The following code seems to work correctly for me with those 2 fixes:
$ cat t579.cu
#include <stdio.h>
#include <math.h>
#define N 8
__constant__ double H[N*N];
__global__ void prodotto(double *v, double *w){
int k=threadIdx.x+blockDim.x*blockIdx.x;
w[k]=0;
for(int i=0;i<N;i++) w[k]=w[k]+H[k*N+i]*v[i];
}
int main(){
double v[N]={1, 1, 1, 1, 1, 1, 1, 1};
double *dev_v, *dev_w, *w;
double *host_H;
host_H=(double*)malloc((N*N)*sizeof(double));
w =(double*)malloc( (N)*sizeof(double));
cudaMalloc((void**)&dev_v,N*sizeof(double));
cudaMalloc((void**)&dev_w,N*sizeof(double));
for(int k=0;k<N;k++){
host_H[2*N*k+2*k]=1/1.414;
host_H[2*N*k+2*k+1]=1/1.414;
host_H[(2*k+1)*N+2*k]=1/1.414;
host_H[(2*k+1)+2*k+1]=-1/1.414;
}
cudaMemcpyToSymbol(H, host_H, (N*N)*sizeof(double));
cudaMemcpy(dev_v, v, N*sizeof(double), cudaMemcpyHostToDevice);
cudaMemcpy(dev_w, w, N*sizeof(double), cudaMemcpyHostToDevice);
prodotto<<<1,N>>>(dev_v, dev_w);
cudaMemcpy(v, dev_v, N*sizeof(double), cudaMemcpyDeviceToHost);
cudaMemcpy(w, dev_w, N*sizeof(double), cudaMemcpyDeviceToHost);
for(int i=0;i<N;i++) printf("\n%f %f", v[i], w[i]);
printf("\n");
return 0;
}
$ nvcc -arch=sm_20 -o t579 t579.cu
$ cuda-memcheck ./t579
========= CUDA-MEMCHECK
1.000000 0.000000
1.000000 -0.707214
1.000000 -0.707214
1.000000 -1.414427
1.000000 1.414427
1.000000 0.707214
1.000000 1.414427
1.000000 0.707214
========= ERROR SUMMARY: 0 errors
$
A few notes:
Any time you're having trouble with a CUDA code, it's good practice to use proper cuda error checking.
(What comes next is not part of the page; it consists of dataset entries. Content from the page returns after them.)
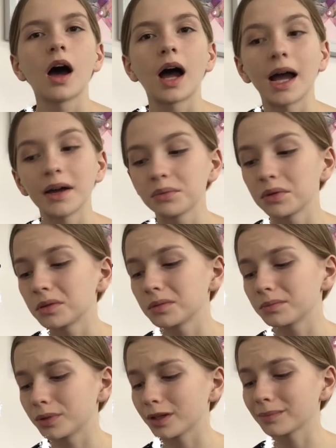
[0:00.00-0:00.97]
I
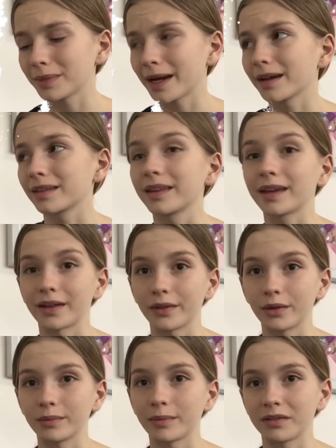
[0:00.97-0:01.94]
will bring back the
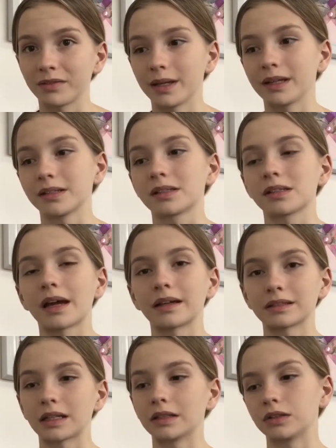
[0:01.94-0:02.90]
color in my face
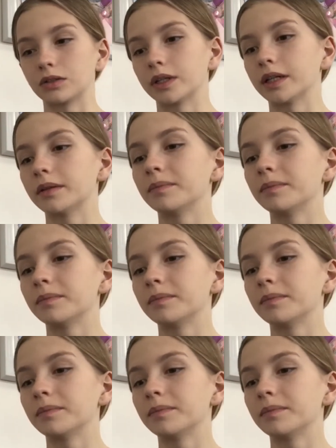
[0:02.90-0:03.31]
as I do it.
You can run your code with cuda-memcheck (just as I have above) to get a quick read of whether any CUDA errors are encountered.
I've not verified the numerical results or worked through the math. If it's not what you wanted, I assume you can sort it out.
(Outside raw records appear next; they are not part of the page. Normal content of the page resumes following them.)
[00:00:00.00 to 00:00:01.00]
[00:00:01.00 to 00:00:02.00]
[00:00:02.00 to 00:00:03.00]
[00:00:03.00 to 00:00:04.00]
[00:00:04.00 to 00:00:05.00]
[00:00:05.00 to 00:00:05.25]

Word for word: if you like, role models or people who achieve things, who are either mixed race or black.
I've not made any changes to your code other than what seemed sensible to me to fix the obvious errors and make the results presentable for educational purposes. Certainly there can be discussions about preferred allocation methods, printf vs. cout, and what have you. I'm focused primarily on CUDA topics in this answer.